There is a biblical passage that says: “The LORD God took the man and put him in the Garden of Eden to work it and keep it.” The line is not merely a theological anecdote; it reflects a deeper philosophical assumption about the human condition. Work was not introduced as punishment but as purpose. Humanity was placed in the garden not simply to exist, but to cultivate, maintain, and contribute.
Embedded in that idea is a principle modern policymakers often overlook: dignity in labour.
Work provides more than wages. It confers identity, usefulness, and participation in the broader project of society. A person who works is not merely earning; they are belonging. This is why economic debates that treat labour purely as a cost to be eliminated miss something fundamentally human.
Today technological advancement is rapidly transforming the labour market. Automation in manufacturing, algorithmic decision-making, and artificial intelligence systems promise efficiency and profits on a scale unimaginable even a few decades ago. Machines do not tire, do not unionise, and do not request annual leave. For boardrooms and balance sheets, the attraction is obvious.
Yet an uncomfortable question lurks beneath the excitement: what happens to the humans?
One proposed answer is universal basic income. The argument runs that if machines generate sufficient productivity, governments can simply redistribute the gains to citizens whose labour is no longer required. People would receive an income regardless of employment status, theoretically solving the problem of technological displacement.
On paper, it sounds elegant.
In practice, it misunderstands something essential about human beings.

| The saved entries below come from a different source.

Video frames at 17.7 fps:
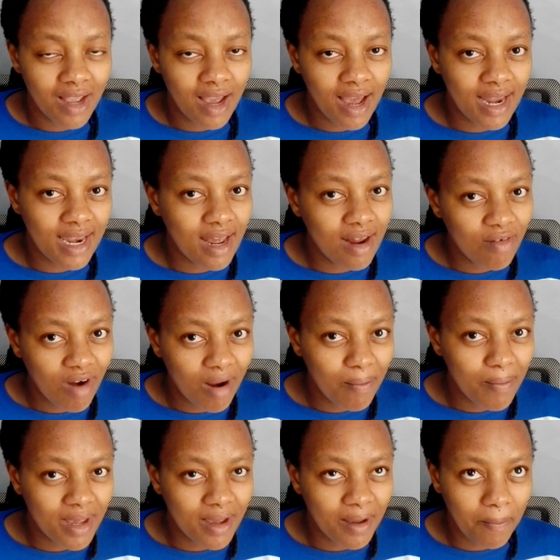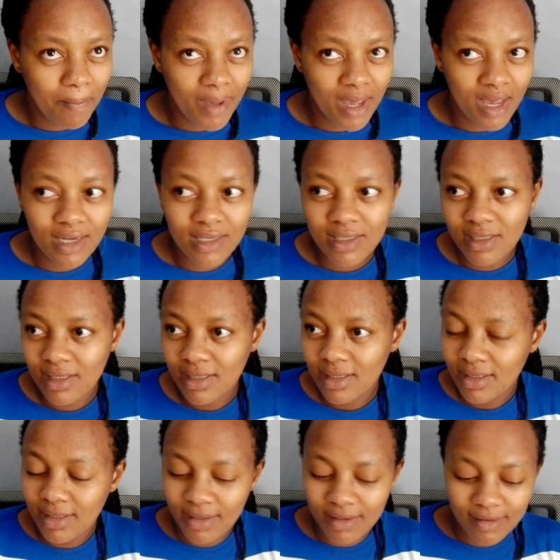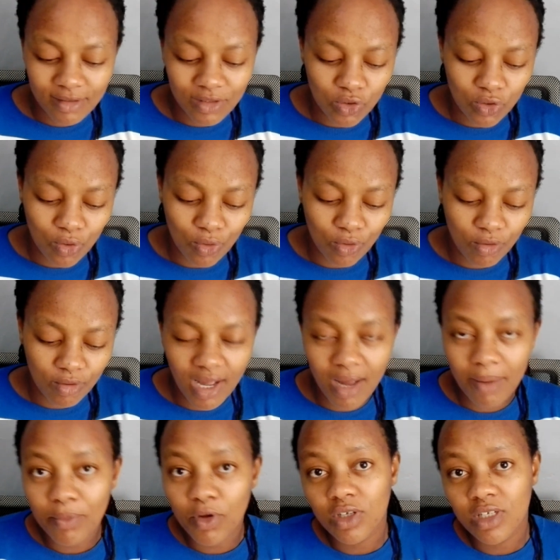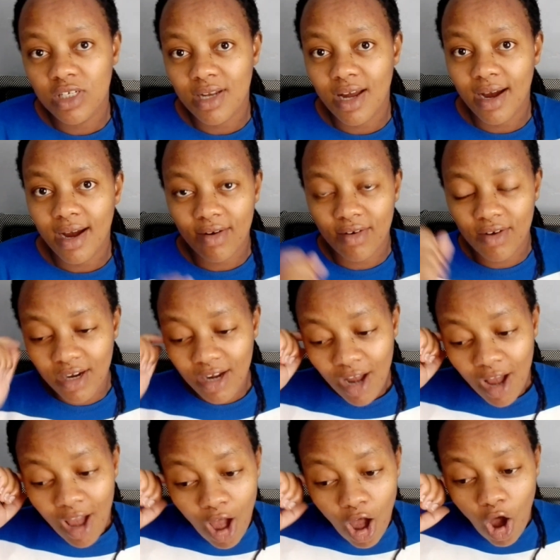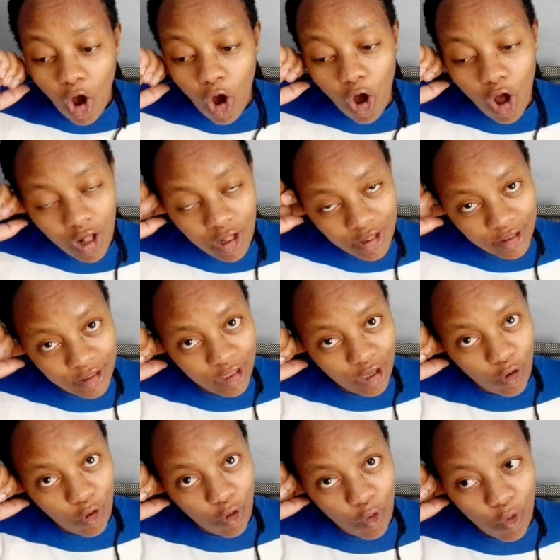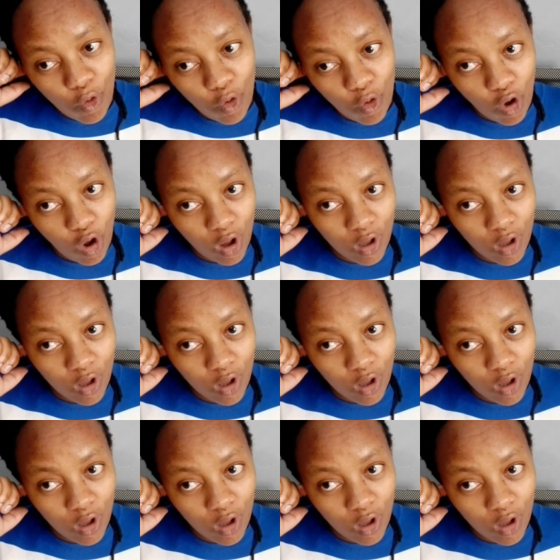an error being made. So I'm not in a hurry. AlthoughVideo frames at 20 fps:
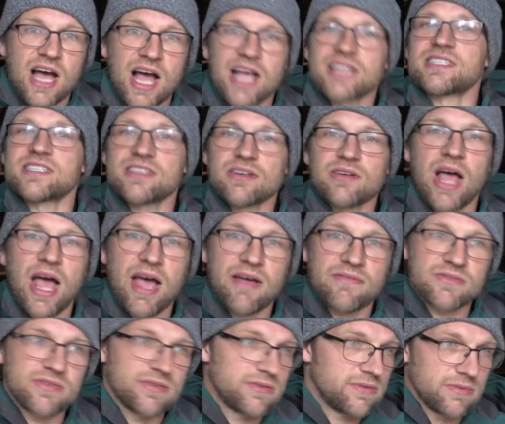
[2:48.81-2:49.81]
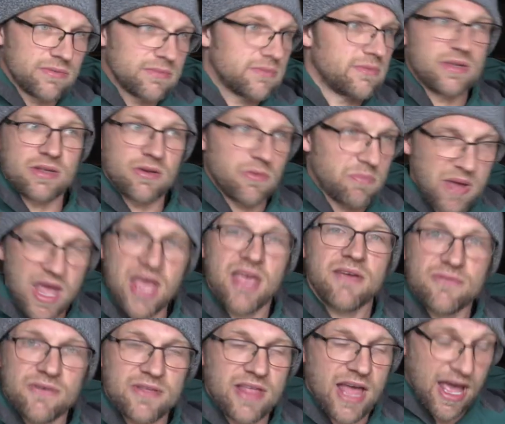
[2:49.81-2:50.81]
I still have to, you know,
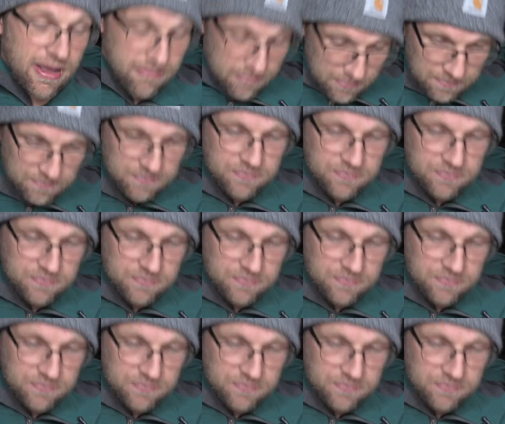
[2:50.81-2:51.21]
pay for that.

Most people do not simply want money; they want to be useful. Employment is not merely an economic transaction but a social role. A society that quietly tells millions of people that their contribution is no longer required risks creating not prosperity but alienation. The cheque may arrive every month, but the sense of purpose does not.
The real challenge therefore is not how to compensate displaced workers, but how to redefine work itself.
Society has an almost endless supply of tasks that remain undone. Communities need care for the elderly, support for vulnerable children, environmental restoration, neighbourhood services, education assistance, and cultural preservation. Charities and civic organisations are perpetually understaffed not because the work lacks value, but because the market does not price it highly.
If technological change removes people from certain sectors, the rational response is not to discard them economically but to redirect human energy toward areas where society genuinely needs it.
In other words, work should be defined by the needs of society, not solely by the profit calculations of corporations.
The current economic unrest across many countries may well have roots in precisely this displacement. When people feel economically redundant, political frustration follows. The upheavals seen across parts of Europe, North America, and beyond are not simply ideological disputes; they are also symptoms of populations that sense their place in the economic order is eroding.
Technological innovation is not the enemy. Throughout history machines have improved productivity and living standards. The printing press did not destroy knowledge; it spread it. Industrial machinery did not eliminate labour; it transformed it.
But there is a critical difference between technology that augments human capability and technology that replaces it entirely.
Just because something can be automated does not mean it must be.
Replacing thousands of workers with robots in a factory might produce immediate profits and pleasing quarterly results. But the long-term social costs—lost skills, hollowed-out communities, and diminished human dignity—are far harder to calculate on a spreadsheet.
The objective of technological progress should therefore be enabling human beings, not sidelining them.
Robots should assist workers, not render them obsolete. Artificial intelligence should amplify human creativity and judgement, not quietly remove humans from the equation altogether.
After all, if the Garden of Eden itself required a caretaker, it would be a curious civilisation indeed that concluded humanity had nothing left to do.